"Ağacı yontmak suretiyle kabartma şekiller yapma sanatı" olarak tanımlanan naht ile çeşitli figürleri ahşaba işleyen din görevlisi Hasip Çelik, az sayıda kişinin eğitimini aldığı sanatın gelecek nesillere aktarılması için gayret gösteriyor.

Din görevlisi Çelik, naht sanatı ile ilgili sergiler açıyor, talepler doğrultusunda eğitim veriyor. 

Evinin bir bölümünü atölyeye çeviren Çelik, şimdiye kadar 300 eser ortaya koydu ve çok sayıda sergi açtı.

Diyanet Haber'e konuşan ve "günümüzde sabır gerektiren naht sanatının çok az kişi tarafından icra edildiğini ve yaşatılmaya çalışıldığını" dile getiren İmam Hatip Çelik, naht sanatı ile tanışma hikayesini şöyle anlatıyor:

"Ahşap oyma sanatına arkadaşımda görerek merak saldım ve 1995 yılında başladım. Kendi kendime, yayınlardan istifade ederek öğrendim, kimseden destek almadım. Baktım elim bu işte tecrübe kazandı, kendimi bu işe adadım ve 25 yıldır devam ediyorum. Şimdiye kadar 300 eser ortaya çıkardım. Bu eserlerimiz Mevlid-i Nebi Haftası kapsamında açtığımız bir sergi ile sanatseverlerle buluştu. Bu noktada desteklerini esirgemeyen İl Müftümüz Mustafa Soykök’e teşekkür ediyorum."

Genellikle ayet-i kerimeler ve dini motifler üzerine çalıştığını belirten Çelik, "Ayasofya-i Kebir Cami-i Şerifi açılmadan önce yakma tekniği ile Ayasofya tablosu hazırladım. Bu eserimi hazırlarken çok hüzünlendim ve hep dua ettim. Rabbime hamd ediyorum ki Ayasofya artık ibadete açıldı." dedi.

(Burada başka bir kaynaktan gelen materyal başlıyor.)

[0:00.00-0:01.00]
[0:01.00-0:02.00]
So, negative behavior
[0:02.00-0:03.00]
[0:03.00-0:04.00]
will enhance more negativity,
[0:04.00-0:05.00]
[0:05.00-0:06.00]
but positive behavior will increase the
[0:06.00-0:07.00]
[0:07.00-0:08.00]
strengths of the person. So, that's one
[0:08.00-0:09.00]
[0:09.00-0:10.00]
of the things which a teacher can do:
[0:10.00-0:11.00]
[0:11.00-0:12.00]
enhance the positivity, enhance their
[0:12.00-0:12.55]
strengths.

Sanatını gelecek nesillere ulaştırmayı hedeflediğini ifade eden din görevlisi Çelik, "Zaman zaman okulları ve Kur'an kurslarımızı ziyaret edip bu sanatı anlatıyorum. İlgi duyan gençlerimize de öğreterek bu sanatın gelecek nesillere aktarılması için çalışıyorum. Eserlerimden lise ve üniversitede okuyan öğrencilerle nişanlı genç kızlara çeyizleri için hediye ederek onların ilgisini çekmeye çalışıyorum." şeklinde konuştu.